- **YOUR ASSIGNMENT**
Every record below, from the first line to the last, is to be set down again exactly.

● ● ● ● ● ● ●

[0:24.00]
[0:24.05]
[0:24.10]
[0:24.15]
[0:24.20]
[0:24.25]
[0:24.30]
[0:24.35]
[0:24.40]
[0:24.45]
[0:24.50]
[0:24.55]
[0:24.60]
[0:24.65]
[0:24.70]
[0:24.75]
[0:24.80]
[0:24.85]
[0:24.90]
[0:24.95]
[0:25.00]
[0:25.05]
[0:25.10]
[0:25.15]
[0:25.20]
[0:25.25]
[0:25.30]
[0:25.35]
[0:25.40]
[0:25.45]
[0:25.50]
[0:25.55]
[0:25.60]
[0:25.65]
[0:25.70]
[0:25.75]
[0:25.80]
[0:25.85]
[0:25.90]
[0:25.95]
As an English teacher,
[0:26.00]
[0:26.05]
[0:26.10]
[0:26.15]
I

● ● ● ● ● ● ●

- **YOUR SOLUTION**
[0:24.00]
[0:24.05]
[0:24.10]
[0:24.15]
[0:24.20]
[0:24.25]
[0:24.30]
[0:24.35]
[0:24.40]
[0:24.45]
[0:24.50]
[0:24.55]
[0:24.60]
[0:24.65]
[0:24.70]
[0:24.75]
[0:24.80]
[0:24.85]
[0:24.90]
[0:24.95]
[0:25.00]
[0:25.05]
[0:25.10]
[0:25.15]
[0:25.20]
[0:25.25]
[0:25.30]
[0:25.35]
[0:25.40]
[0:25.45]
[0:25.50]
[0:25.55]
[0:25.60]
[0:25.65]
[0:25.70]
[0:25.75]
[0:25.80]
[0:25.85]
[0:25.90]
[0:25.95]
As an English teacher,
[0:26.00]
[0:26.05]
[0:26.10]
[0:26.15]
I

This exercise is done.